A similar error message was encountered here: Kirby in Dokku broken with recent update - #2 by wout

Don’t know if that applies to your setup

Tried to apply his solution but still with no success. I run the same setup on a test server where there’s no ssl and there is working. So the problem is related to ssl but really don’t know what I can do

Have you tried to set the URL in your config.php?

1 Like

I was going to say the same. I had to explicitly force Kirby over https by adding the url option:

return [
  // ...
  'url' => ''

If you used my hack, did you have the ENV var configured as well?

Forgot to mention that I already have url set up but still does not solve it.

@wout I don’t have env configuration files, maybe can you explain your solution a bit in a way that I can integrate without env

Of course. Basically what it does is set $_SERVER['HTTPS'] to true for the production environment where everything always runs over https. If the value of APP_ENV is anything else than 'production', or simply not configured, $_SERVER['HTTPS'] is set to false.

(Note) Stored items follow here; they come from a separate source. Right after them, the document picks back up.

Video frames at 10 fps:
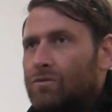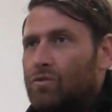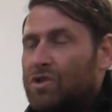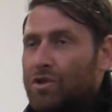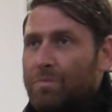
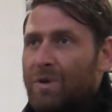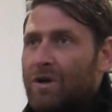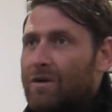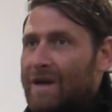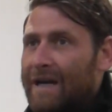We should be
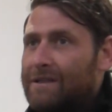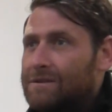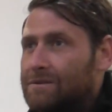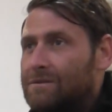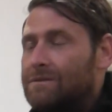alright.
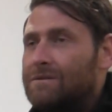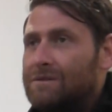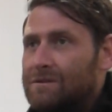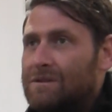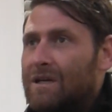
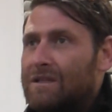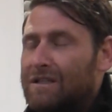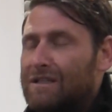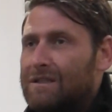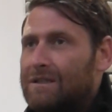I
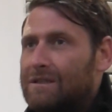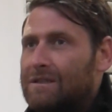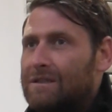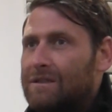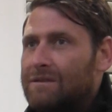think
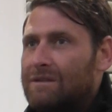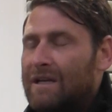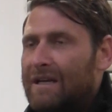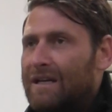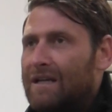
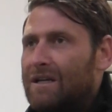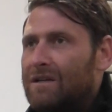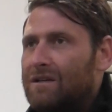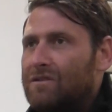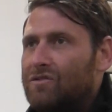
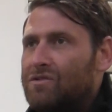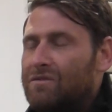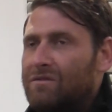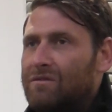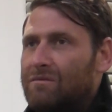the
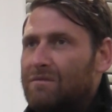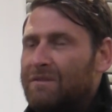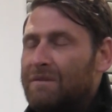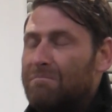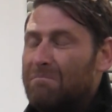
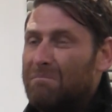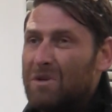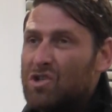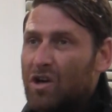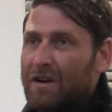
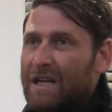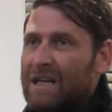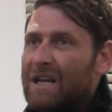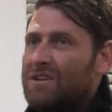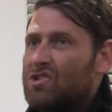majority
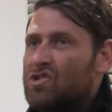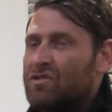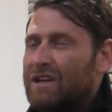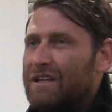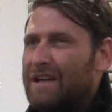of lads
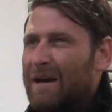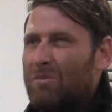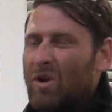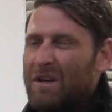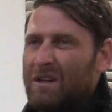trained.
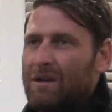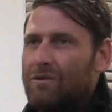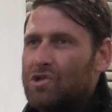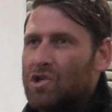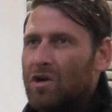Amber had a
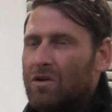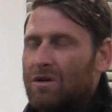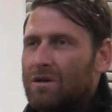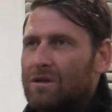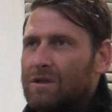little
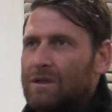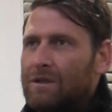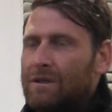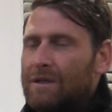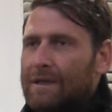jog.
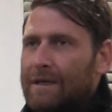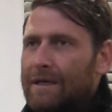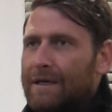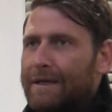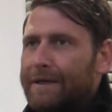
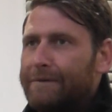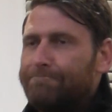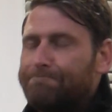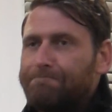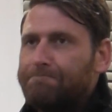
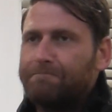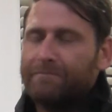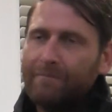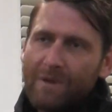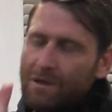
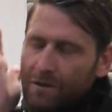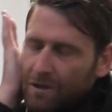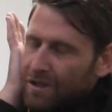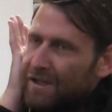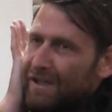
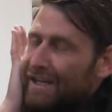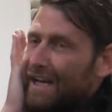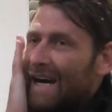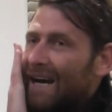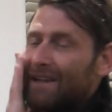Other than
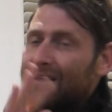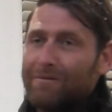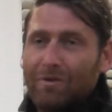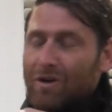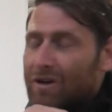that, I
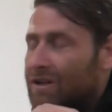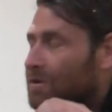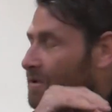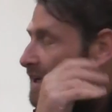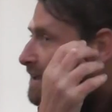think we're all
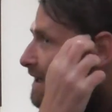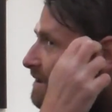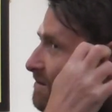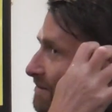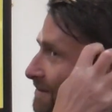okay
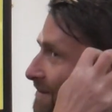now.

I went with the ENV var setup because then I don’t need to do anything in development, and setting env vars in production requires minimum effort.

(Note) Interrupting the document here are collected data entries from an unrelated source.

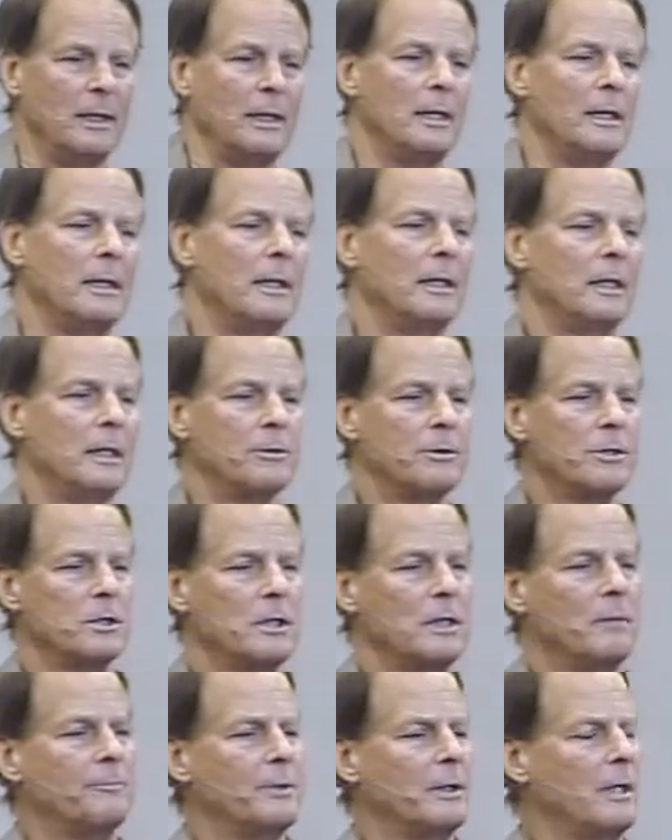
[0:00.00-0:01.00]
and there was
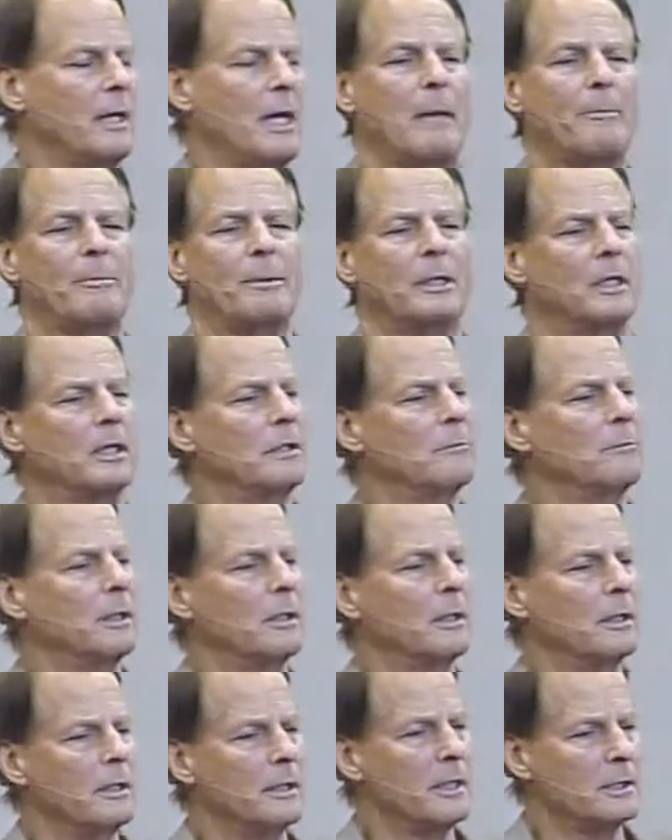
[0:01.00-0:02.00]
something happening in the
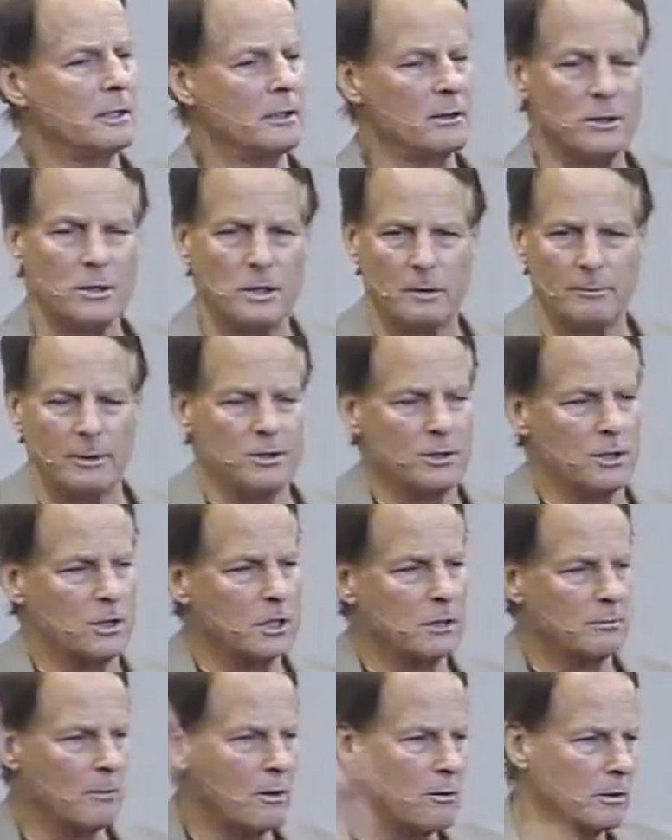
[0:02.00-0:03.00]
Middle East, and you see a bunch of
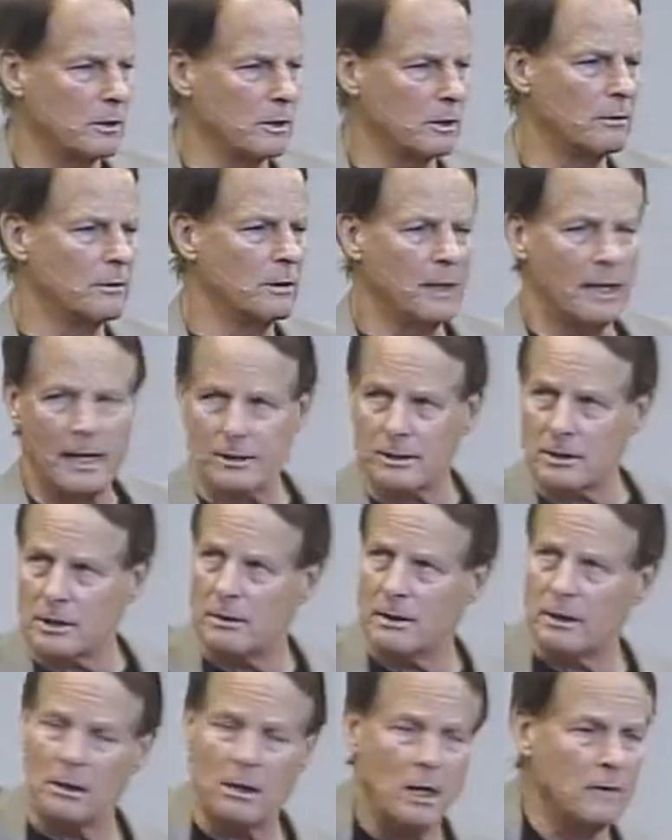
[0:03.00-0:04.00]
smoke and grenades
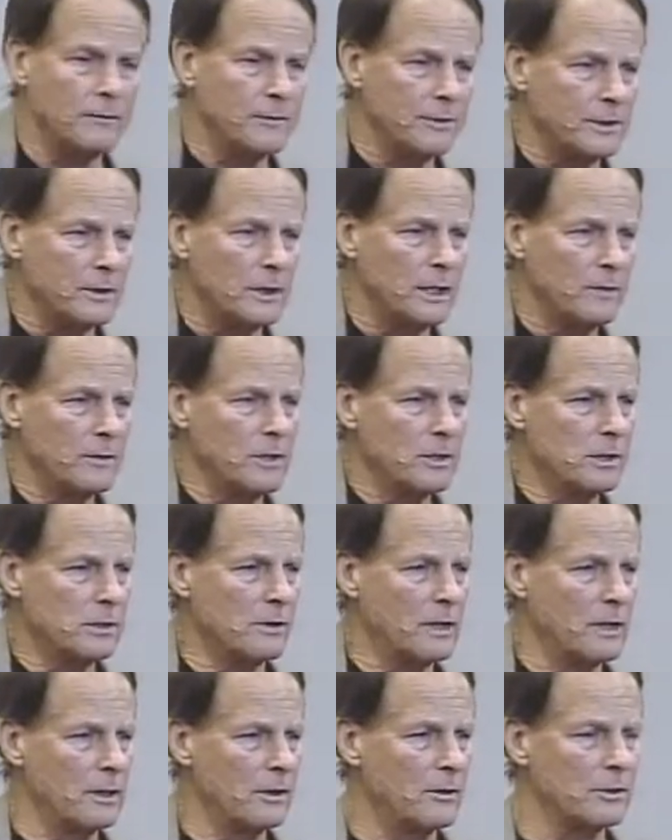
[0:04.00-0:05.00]
going off on the TV
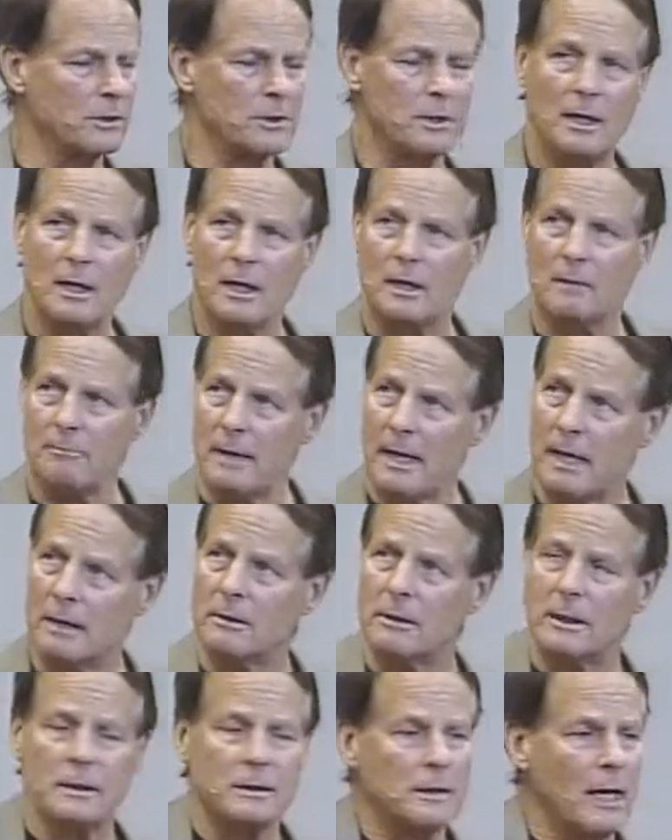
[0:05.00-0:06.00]
screen. He goes, man,
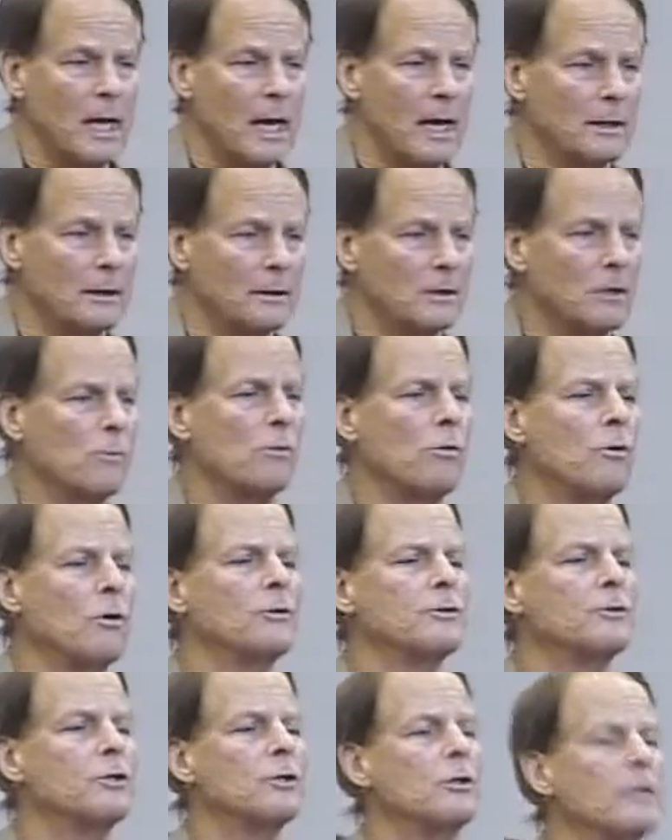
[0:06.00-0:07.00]
look at that. The
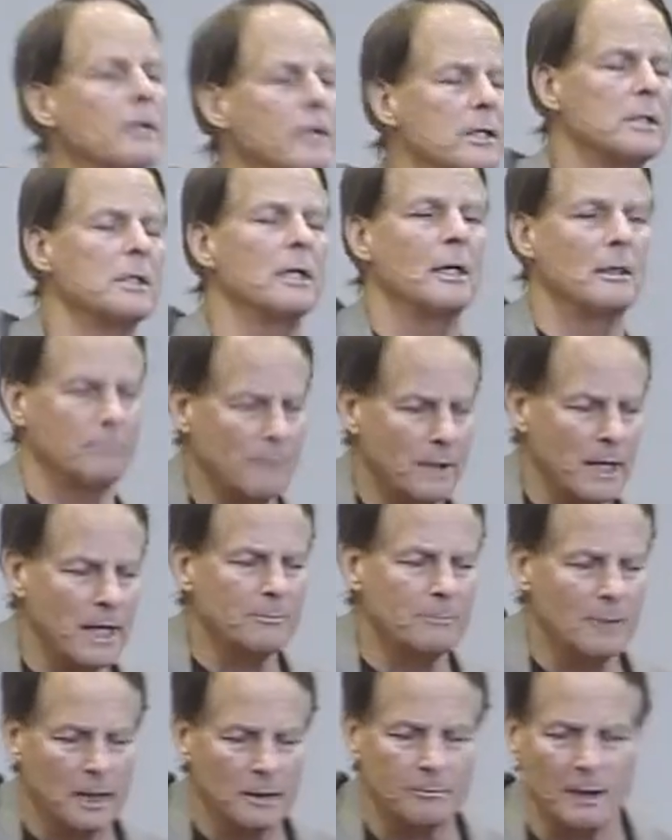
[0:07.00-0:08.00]
world sure is blank,
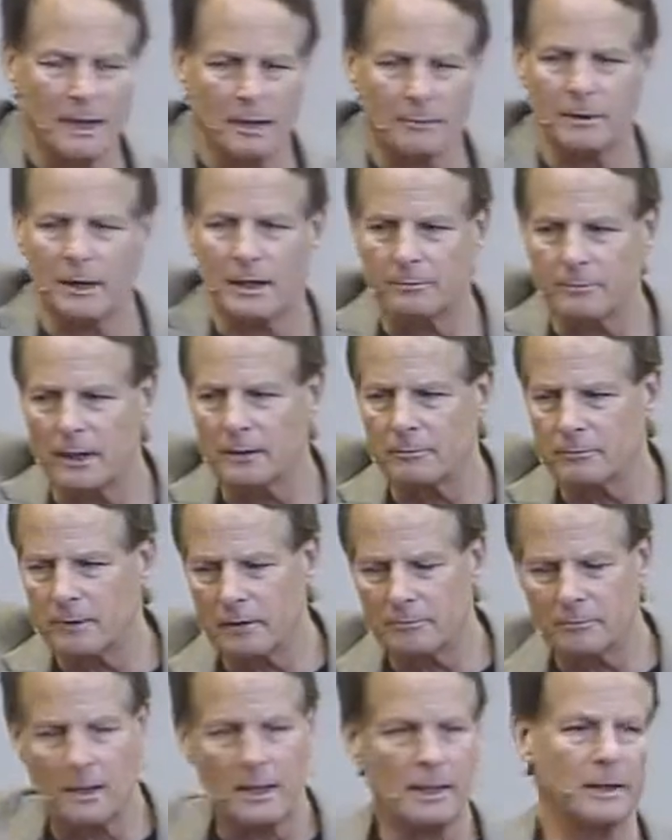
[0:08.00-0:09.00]
blank, blank, blank, blank,
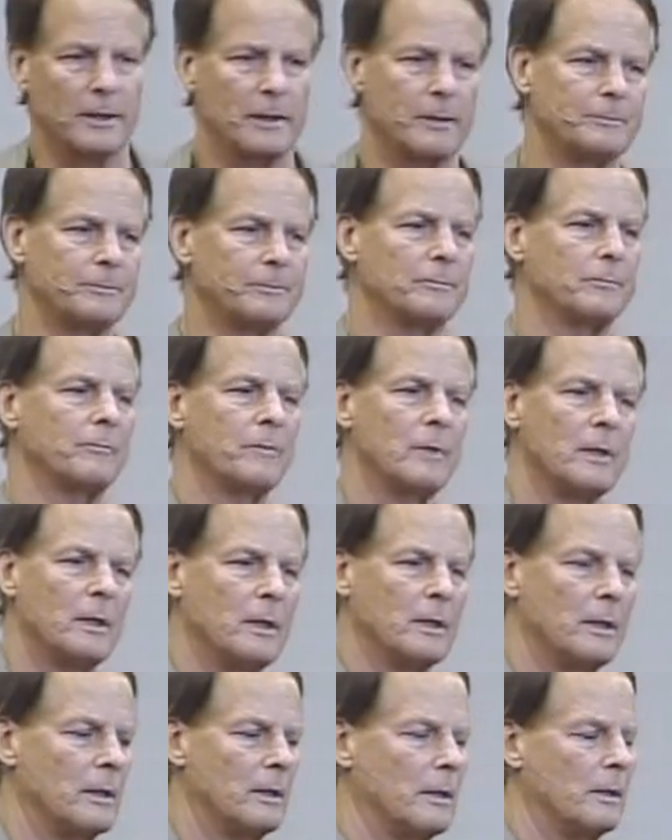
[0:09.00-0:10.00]
blank, blank.
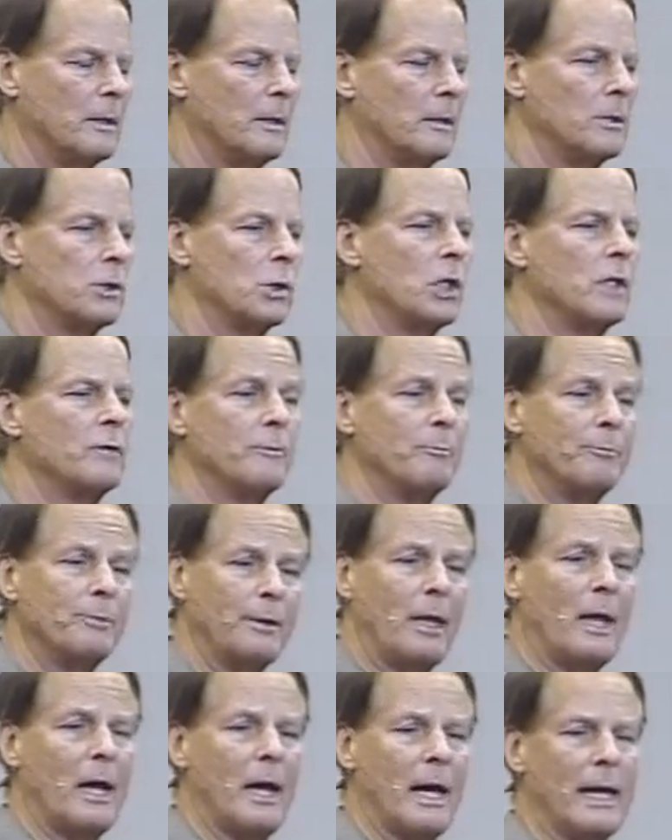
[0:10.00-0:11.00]
Sort of
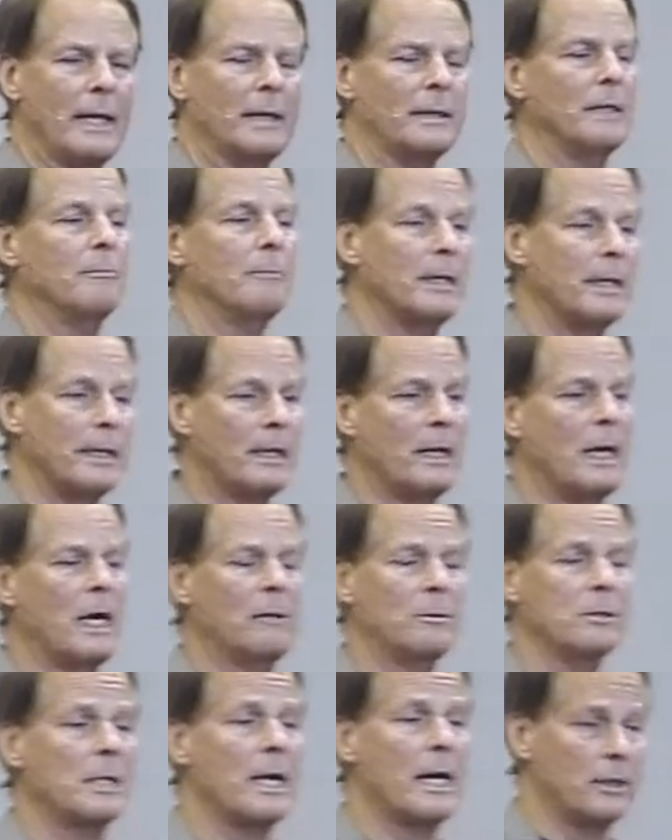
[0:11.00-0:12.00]
implying that my God
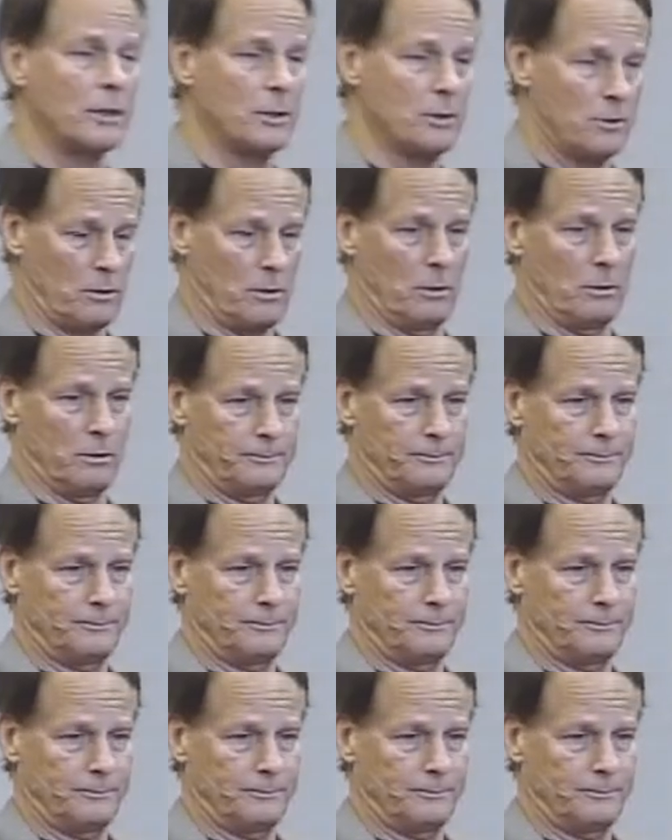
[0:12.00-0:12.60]
was out of control.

any idea how I could do that directly in config just to test if it will solve? tried some stuff now my log looks like this

       GET 403
request @ index.js:1
get @ index.js:1
user @ index.js:1
       {status: 'error', message: 'Unauthenticated', code: 403, exception: 'Kirby\\Exception\\PermissionException', key: 'error.permission', …}
onError @ index.js:1
request @ index.js:1
await in request (async)
get @ index.js:1
user @ index.js:1
       DOMException: Failed to execute 'pushState' on 'History': A history state object with URL '' cannot be created in a document with origin '' and URL ''.
    at Object.onPushState (
    at pt.setState (
    at pt.go (

I think Config::get() in your main index.php is an option. Something like:


include '../vendor/autoload.php';

$kirby = new Kirby;

$_SERVER['HTTPS'] = Config::get('app.env') == 'production';

echo $kirby->render();

Then add the configuration on your server in the config file:


return [
  // ...
  'app' => [
    'env' => 'production'

Let me know if that works.

Ok, added your example but can’t say if it actually does anything. Panel still acts the same but thank you for trying

@texnixe have any idea if this could be related to this? Fixed Fiber requests to non-origin urls

I think it’s rather this issue: Url overwrite config doesn't overwrite protocol · Issue #4234 · getkirby/kirby · GitHub

Ok, first thanks to @wout and @texnixe for pointing me in the right direction :slight_smile:
Here’s the workaround solution I did to fix my issue:

if (strpos($_SERVER['HTTP_X_FORWARDED_PROTO'], 'https') !== false) {
    $_SERVER['HTTPS'] = true;

What it does is identify the protocol used and if https is used it will force HTTPS over Kirby.

1 Like

You’re welcome. :slight_smile: Great you found a solution!